Beyond influencing FERC’s oversight of wholesale markets, the Trump administration could affect the future of the existing nuclear fleet through its approach to climate policy. Although it appears to have little appetite to do so, it could price carbon through a carbon tax, an RTO carbon price, or another market-based policy, thereby giving value to nuclear-powered electricity’s zero-carbon attribute.
Forecasting for Change
In October 2016, the Nicholas Institute and the Duke University Energy Initiative co-hosted a one-day workshop that brought together experts on the electricity sector in the Southeast—including representatives of electric utilities, other market participants, nonprofit organizations, and energy and environmental agencies—to discuss these factors affecting the region’s electricity sector.

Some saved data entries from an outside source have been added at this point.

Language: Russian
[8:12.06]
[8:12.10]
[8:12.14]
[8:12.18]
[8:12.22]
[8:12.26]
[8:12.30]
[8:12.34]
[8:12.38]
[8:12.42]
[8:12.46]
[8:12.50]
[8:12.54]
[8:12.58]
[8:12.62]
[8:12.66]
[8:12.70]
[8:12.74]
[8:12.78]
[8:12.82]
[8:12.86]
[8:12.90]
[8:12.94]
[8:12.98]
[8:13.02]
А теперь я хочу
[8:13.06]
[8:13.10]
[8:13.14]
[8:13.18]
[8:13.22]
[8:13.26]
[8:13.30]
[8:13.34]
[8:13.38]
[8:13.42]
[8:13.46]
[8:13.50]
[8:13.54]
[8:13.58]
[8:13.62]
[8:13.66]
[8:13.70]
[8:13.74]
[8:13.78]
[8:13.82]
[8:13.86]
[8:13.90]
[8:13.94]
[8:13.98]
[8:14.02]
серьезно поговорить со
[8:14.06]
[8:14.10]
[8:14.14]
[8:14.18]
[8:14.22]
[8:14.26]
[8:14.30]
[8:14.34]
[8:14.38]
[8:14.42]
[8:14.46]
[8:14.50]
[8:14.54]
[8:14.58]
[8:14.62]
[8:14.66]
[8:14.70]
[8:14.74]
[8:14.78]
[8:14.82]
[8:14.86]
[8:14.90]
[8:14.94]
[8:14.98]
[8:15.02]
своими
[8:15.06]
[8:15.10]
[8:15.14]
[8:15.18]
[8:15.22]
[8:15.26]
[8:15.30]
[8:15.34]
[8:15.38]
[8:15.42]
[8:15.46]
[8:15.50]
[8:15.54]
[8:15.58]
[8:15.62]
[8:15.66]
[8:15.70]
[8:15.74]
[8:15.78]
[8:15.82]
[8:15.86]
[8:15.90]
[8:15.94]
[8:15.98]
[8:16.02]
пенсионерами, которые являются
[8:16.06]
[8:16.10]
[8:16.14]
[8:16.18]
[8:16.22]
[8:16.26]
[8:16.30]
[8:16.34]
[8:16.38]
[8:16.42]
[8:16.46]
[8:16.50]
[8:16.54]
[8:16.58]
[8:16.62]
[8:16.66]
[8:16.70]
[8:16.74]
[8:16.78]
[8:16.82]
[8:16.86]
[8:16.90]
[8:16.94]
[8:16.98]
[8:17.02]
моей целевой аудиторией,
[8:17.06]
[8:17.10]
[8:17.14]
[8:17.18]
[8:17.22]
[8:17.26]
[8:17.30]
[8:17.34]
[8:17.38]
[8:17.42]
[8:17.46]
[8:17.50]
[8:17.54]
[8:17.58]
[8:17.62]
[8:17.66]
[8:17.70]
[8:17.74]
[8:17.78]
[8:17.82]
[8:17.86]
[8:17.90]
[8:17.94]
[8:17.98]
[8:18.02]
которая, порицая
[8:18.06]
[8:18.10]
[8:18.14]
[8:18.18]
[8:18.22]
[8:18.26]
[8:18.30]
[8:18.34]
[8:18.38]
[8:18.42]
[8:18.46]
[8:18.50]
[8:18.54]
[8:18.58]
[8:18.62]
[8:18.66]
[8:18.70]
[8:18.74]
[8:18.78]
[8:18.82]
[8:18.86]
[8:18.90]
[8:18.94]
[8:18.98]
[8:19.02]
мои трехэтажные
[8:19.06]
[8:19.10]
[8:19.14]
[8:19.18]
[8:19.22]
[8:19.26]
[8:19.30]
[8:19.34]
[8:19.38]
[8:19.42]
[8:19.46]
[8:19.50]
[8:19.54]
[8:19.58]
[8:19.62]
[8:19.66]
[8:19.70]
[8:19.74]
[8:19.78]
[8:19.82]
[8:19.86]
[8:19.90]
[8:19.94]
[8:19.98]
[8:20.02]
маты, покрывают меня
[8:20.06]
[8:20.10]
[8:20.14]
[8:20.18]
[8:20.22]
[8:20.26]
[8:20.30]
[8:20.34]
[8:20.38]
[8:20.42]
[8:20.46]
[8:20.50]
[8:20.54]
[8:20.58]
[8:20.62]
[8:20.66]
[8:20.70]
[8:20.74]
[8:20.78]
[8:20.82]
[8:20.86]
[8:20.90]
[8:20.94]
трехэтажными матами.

We found that participants’ have a growing need for increasingly sophisticated models and forecasting tools to help them deal with new sources of uncertainty and rapid rates of change. These tools, including some developed by the Nicholas Institute, have the potential to help utilities quantify the bounds of uncertainty under different policy and technology-adoption scenarios.

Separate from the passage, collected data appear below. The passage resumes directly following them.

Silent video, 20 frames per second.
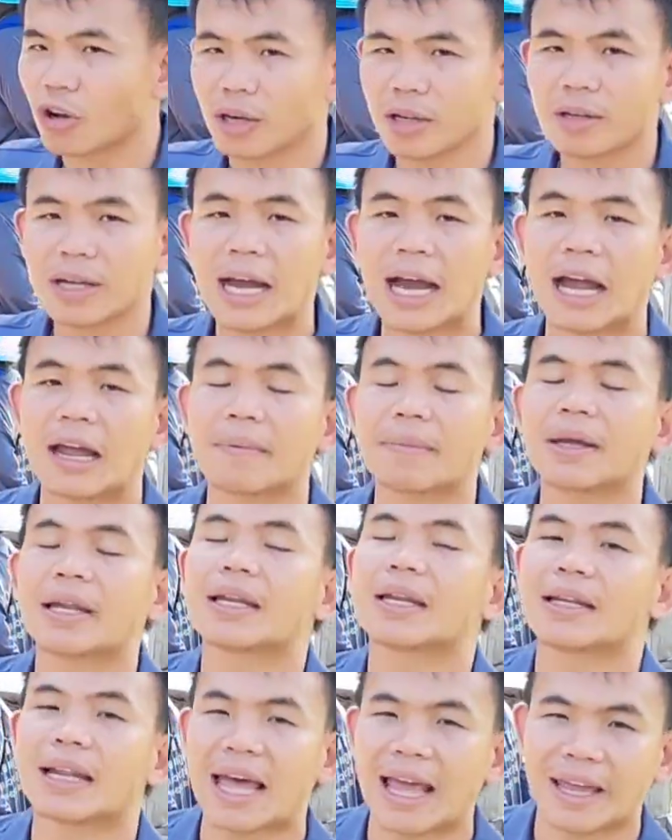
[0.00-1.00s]
สองแล้วขายไป
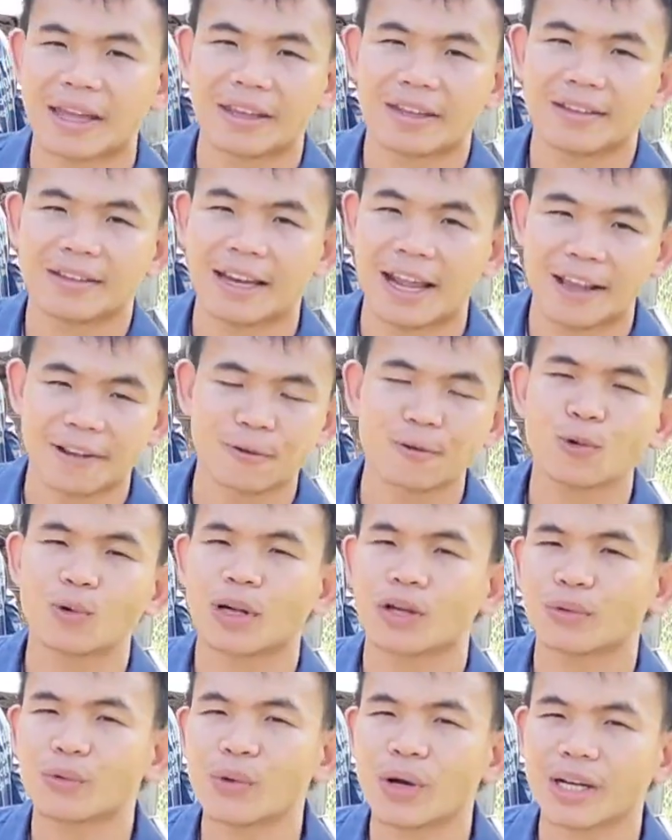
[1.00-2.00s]
หลายหลายรุ่น
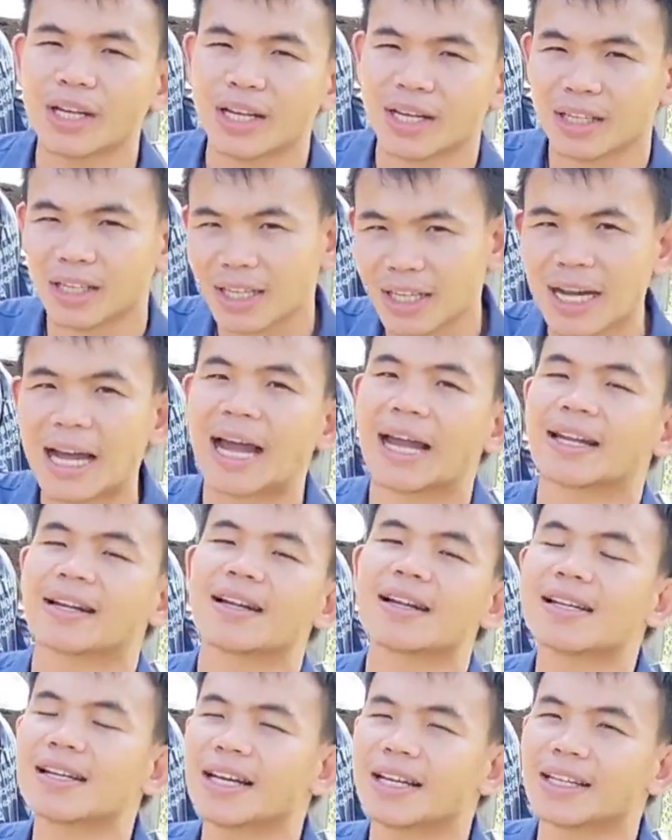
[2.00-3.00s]
แล้วด้วยนะก็ขาย
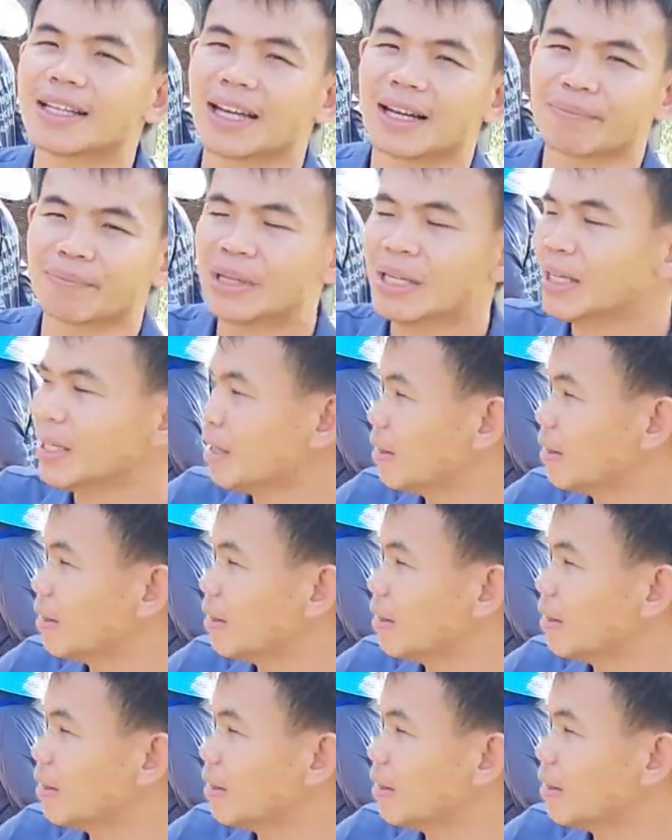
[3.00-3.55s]
เรื่อยๆนะครับ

“There’s no doubt that demand for these analytical tools is high among utilities and among regulatory and third-party groups,” Adair said. “It’s one way that institutions like ours can contribute to understanding of the potential future impacts of technological innovation.”
Acknowledging state policy makers’ difficulty in interpreting economic modeling of the electricity sector, the Nicholas Institute partnered with the Bipartisan Policy Center to present recent analyses by organizations that show how such modeling can be used to simulate the various policy, market, and technology uncertainties facing states.
“This work was originally designed to help policy makers think through the impacts of the Clean Power Plan,” said Martin Ross, senior research economist at the Nicholas Institute. “But the value of the work extends to helping them understand how to best use economic models and interpret their results when grappling with the challenges and opportunities that this tremendously complex and changing sector presents.”
What models can’t do is predict the actual future—for example, they can’t capture real-world decision making, wherein decision makers must deal with information gaps and non-economic factors. But what these types of modeling analyses can do well, said Ross, is to “highlight findings that are robust under different sets of assumptions about the future, reveal the sensitivity of results to different assumptions, and identify least-cost compliance options.”
Work on these projects was supported by the Z. Smith Reynolds Foundation, the Energy Foundation, and the Merck Family Fund.